Assigned task — What's needed is a word-for-word retyping of the entries below, pictures omitted.

Stored data —
──────
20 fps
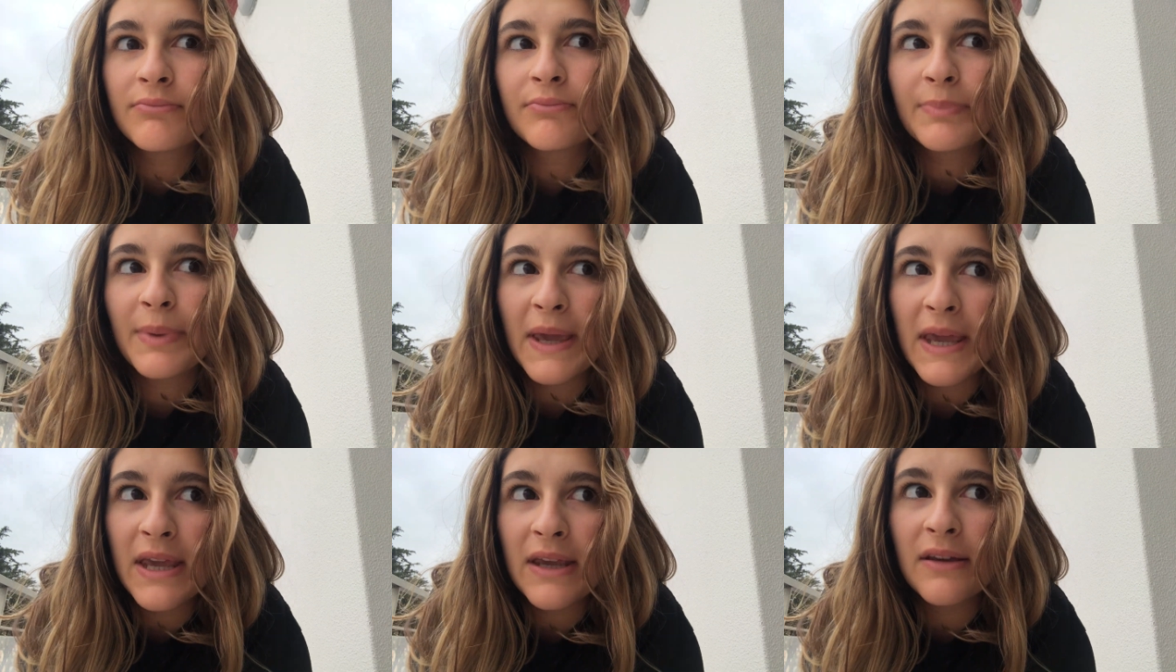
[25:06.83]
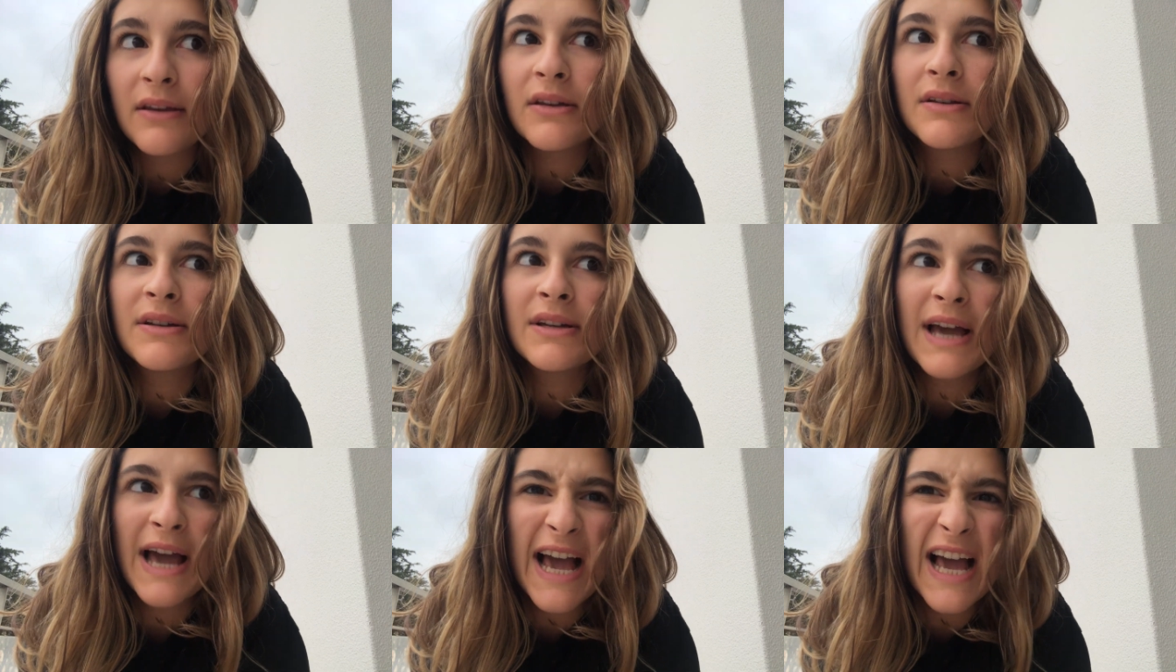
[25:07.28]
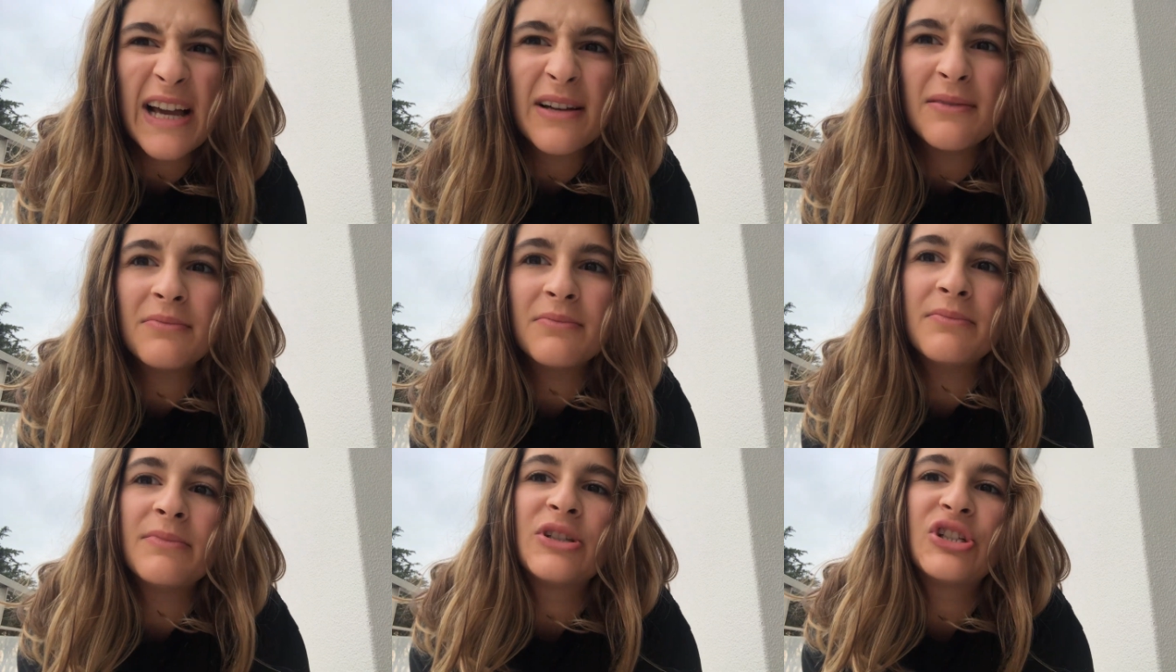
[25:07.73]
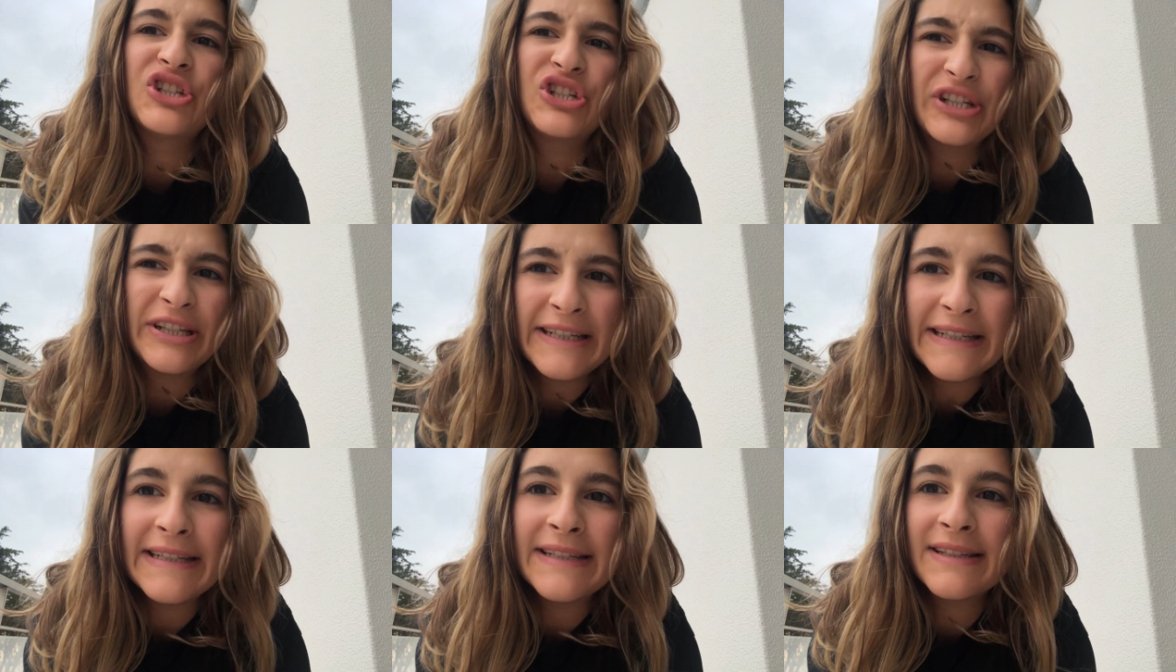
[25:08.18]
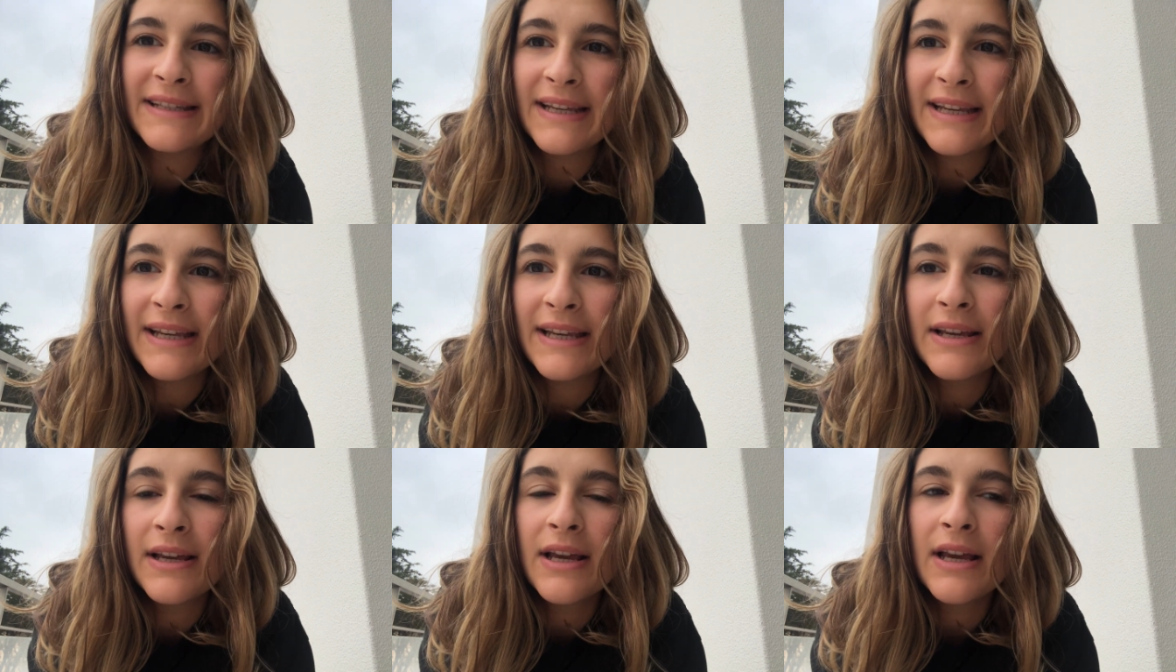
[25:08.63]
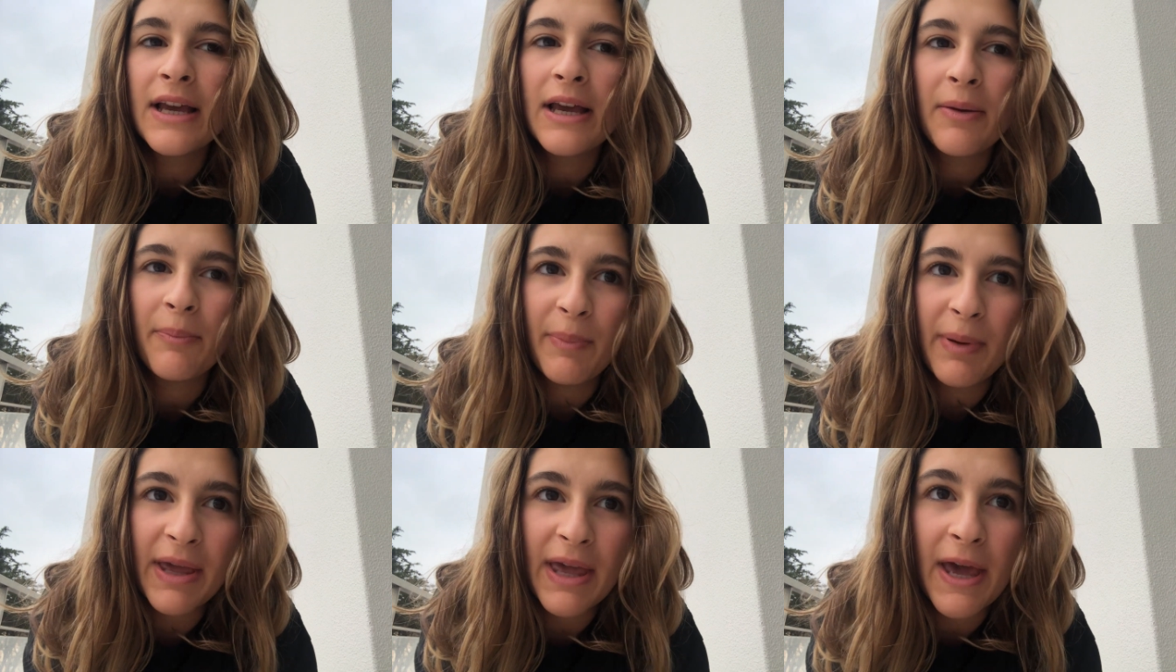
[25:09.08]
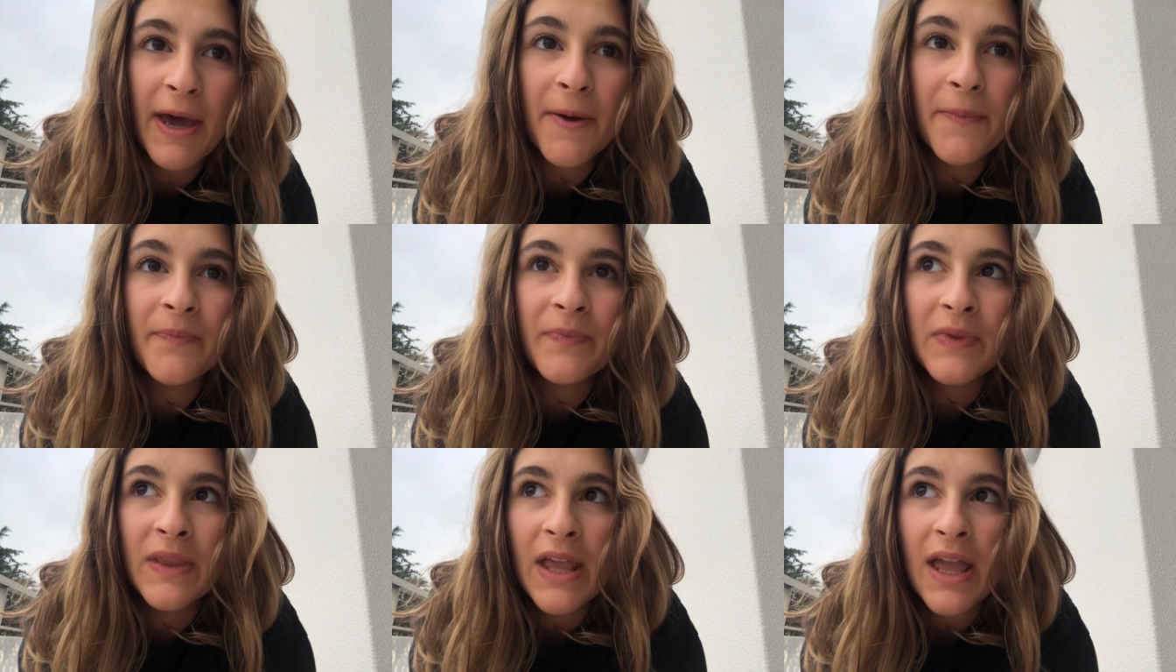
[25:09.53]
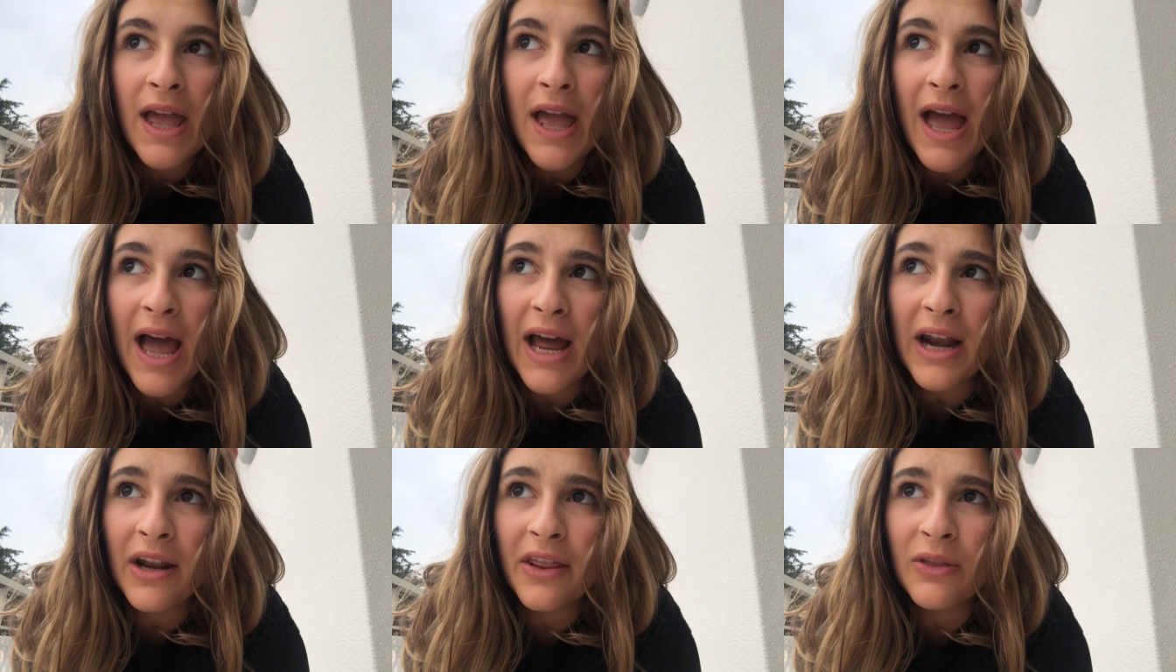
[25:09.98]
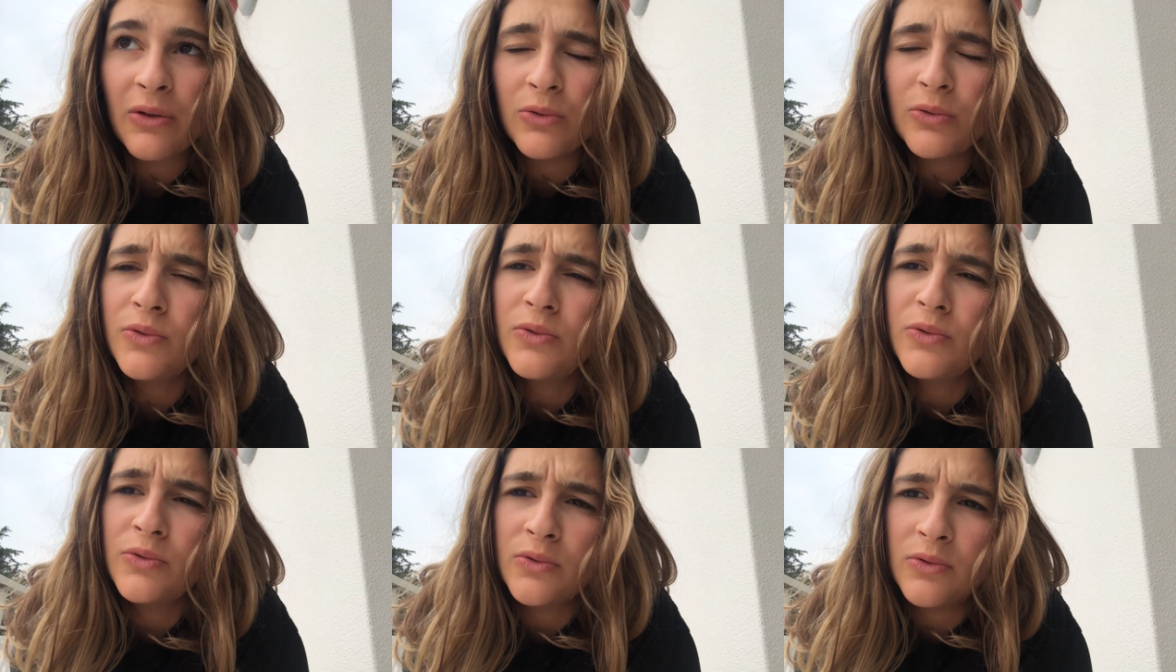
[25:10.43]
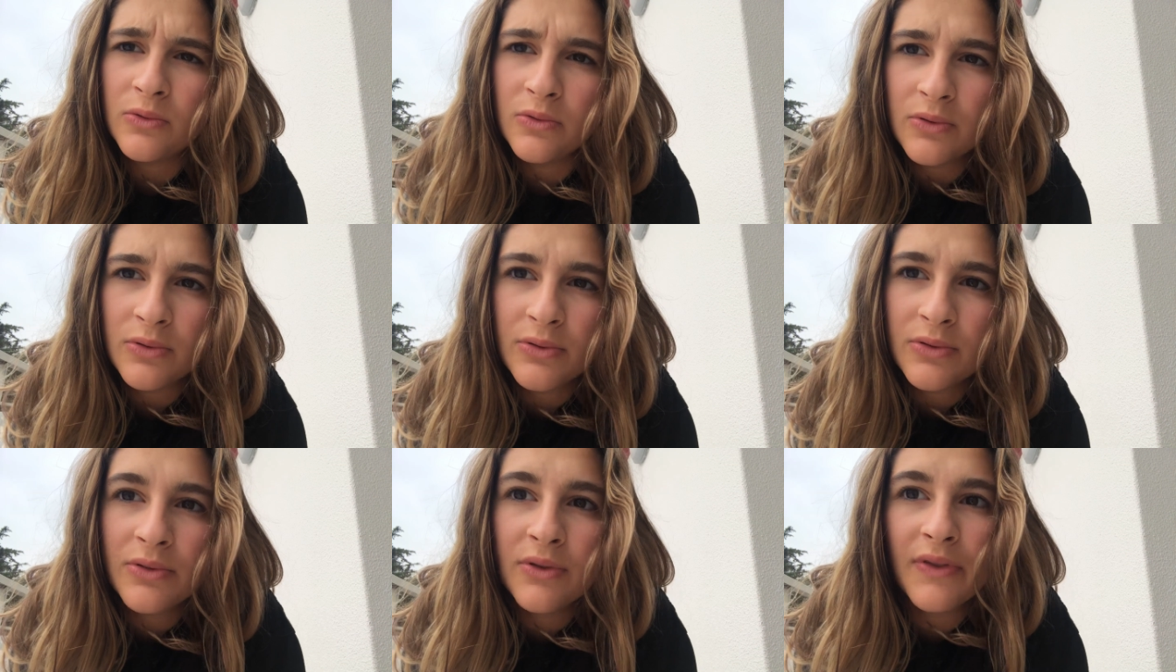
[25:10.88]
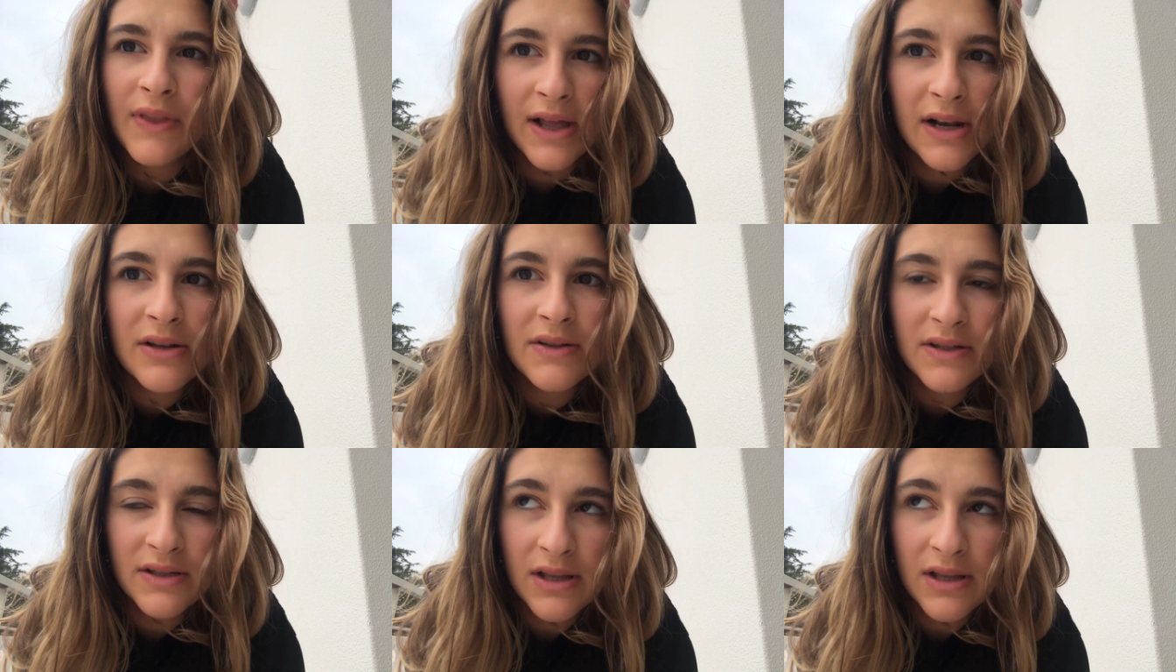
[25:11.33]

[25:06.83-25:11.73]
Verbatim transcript: big ham cheesy baguette, and I thought, oh, that looks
──────
Problem solution —
20 fps
[25:06.83]
[25:07.28]
[25:07.73]
[25:08.18]
[25:08.63]
[25:09.08]
[25:09.53]
[25:09.98]
[25:10.43]
[25:10.88]
[25:11.33]

[25:06.83-25:11.73]
Verbatim transcript: big ham cheesy baguette, and I thought, oh, that looks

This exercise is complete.